We should be fed up of the sight of this lady. And she of us. 3 weeks of anyone is a lot to ask. But it flashed by, we had a blast and now I’m reminded – like a blow to the head – that the goodbyes never get any easier.
I feel so selfish and spoilt for feeling like this!
The 3 weeks that she was here felt like they lasted forever! 2 days with us here acclimatising. 9 days travelling in Jordan. Another 2 days before Uncle Wanderlust and his lovely wife joined us for a week and the thrills of the Qatar Tennis Open for 6 of those days.
We’re so lucky that she’s happy to come with us on our crazy holiday adventures. (Although to be fair this was her bucket list item!) To have someone around who the Things adore (and who she adores back) is brilliant. To share experiences all together is, to quote the MasterCard adverts, priceless. She was the one who brought activities and entertainment to Every Single Meal while Mr Wanderlust and I brought… Well, nothing. It was her that thought of making a trail with the Things in Petra for us to follow so they wouldn’t get bored or tired or both.
We are so lucky that she doesn’t mind the travel and the stress. I know it isn’t easy when your flight gets cancelled at the last minute. Or when the airline clobbers you for excess baggage because your daughter has asked you to bring over the contents of a small shop in Christmas presents. We are lucky that she can travel here. Every time she comes I think about how lucky we are.
Back to reality
Granny Wanderlust is, as I write, about halfway back to London. From there she has 2 trains to catch and a taxi. I try not to think about how far she has to travel just to see us.
Wallowing in self misery is an unattractive trait at the best of times and achieves nothing. It doesn’t make the time go quicker (quite the opposite) and anyway, there’s no point in wishing your life away. I know she will throw herself back into her routine and she has told me to do the same.

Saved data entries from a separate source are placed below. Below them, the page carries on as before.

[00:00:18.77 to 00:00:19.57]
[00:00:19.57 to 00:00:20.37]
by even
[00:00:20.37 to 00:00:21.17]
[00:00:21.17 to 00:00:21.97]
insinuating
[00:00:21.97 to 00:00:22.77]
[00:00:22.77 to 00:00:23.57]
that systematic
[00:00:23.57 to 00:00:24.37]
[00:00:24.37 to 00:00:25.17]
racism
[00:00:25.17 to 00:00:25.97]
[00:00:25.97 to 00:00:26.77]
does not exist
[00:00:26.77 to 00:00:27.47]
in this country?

I’ve done the school run and I’m writing this post for the second time (I lost it the first time). I’m on my 10th cup of tea (decaf) and I’ve been sorting through my inbox as I go. I’ve promised her that the blog will have earned some money by the next time I see her. No pressure then.
This is where expat life is so hard in a way you couldn’t explain to your former expat self. I’ve written about some of the trials and tribulations (and first world problems) of being an expat wife.

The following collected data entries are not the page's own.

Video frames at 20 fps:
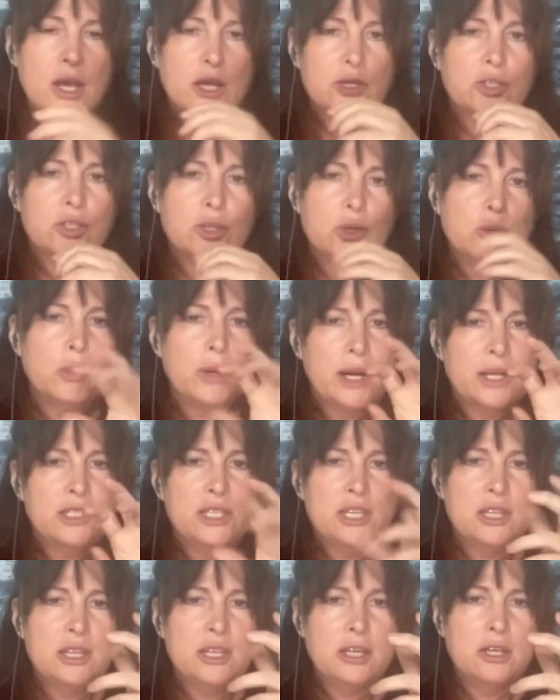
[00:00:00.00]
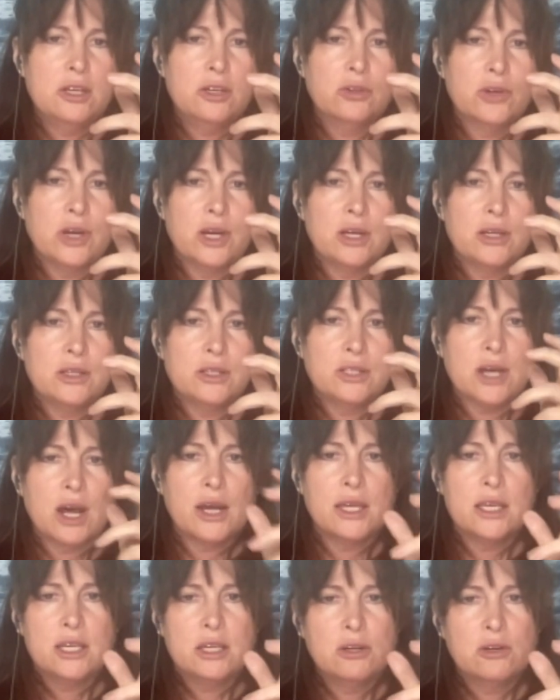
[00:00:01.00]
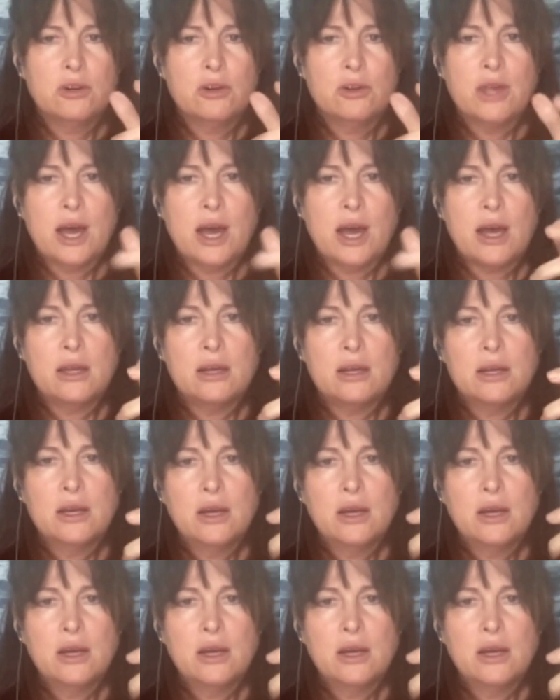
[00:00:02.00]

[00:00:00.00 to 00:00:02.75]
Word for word: So when I see the hearings, I hear that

Thing 1 was distraught when he realised she was gone even though we’ve been preparing him for days. Sobbing one minute and raging the next, we were lucky to get him to school. I cried this morning wishing for the time when he innocently didn’t realise the concept of goodbyes or the passage of time. It’s that realisation that he has reached the stage where he can understand the cruelties of expat life.
I want to tell him that it won’t always be this hard and will reduce in a day or so to a dull ache that you can forget about sometimes. It’s important to remember that the good outweighs the bad and that we have to make the most of the good things rather than lamenting the bad. If it wasn’t for our expat life we wouldn’t get a 3 week holiday with Baboo (the Things’ nickname for Granny Wanderlust) and we probably wouldn’t even have gone to Jordan for Christmas.
Onwards and upwards
So we will get on with things and stay busy. We will each count the days until the next visit. We’ll drink cups of tea together over FaceTime and give each other Skype hugs (when it works). We will text on WhatsApp and I’ll upload photos over TinyBeans. How people did this before the internet is beyond me.

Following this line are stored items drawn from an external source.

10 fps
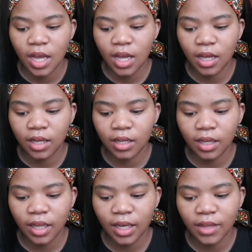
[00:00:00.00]
Uh,
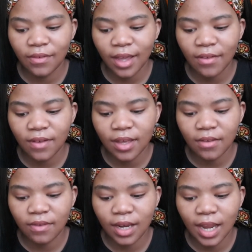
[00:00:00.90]
never have I
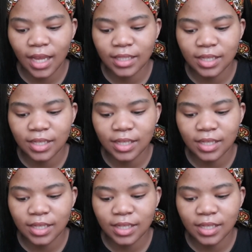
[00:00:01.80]
ever lied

I’ll pull myself together. But for now this is rubbish!
The goodbyes never get any easier.
This will be us at the end of next week. It’s always so hard. Beautifully written!
Hope you are ok. It is so so hard. Sending hugs. x
I’m reading this as I’m waiting for my Mum’s plane to arrive. The hardest thing about living away from home is begin away from family. Sending lots of love and hugs your way x
I do hope you are having a lovely time with Granny TravelLynn! xx
I love how real you are in your blog posts. This is also really well written – love your style.
Hands down the worst part of being an expat is being so far away from family. I always feel so guilty when my Mum or Dad travel 24hrs to get to me. Aaah how I miss them! I don’t think it ever gets easier, right? 💙
Thanks Sally. I hadn’t planned to write that post but it just came out. Who knew this little blogging adventure would turn out to be a form of writing therapy for me?! I’m 9 years into being an expat and I can confirm it doesn’t get easier ever 🙁
I feel this every time. Life is not fair sometimes!
It isn’t. Although I felt so selfish for feeling like that when we have such a good life here, we chose to be here, we had an amazing time with mum, lots of people don’t have their mums in their lives or their family can’t travel to see them. But I was definitely having a poor me moment.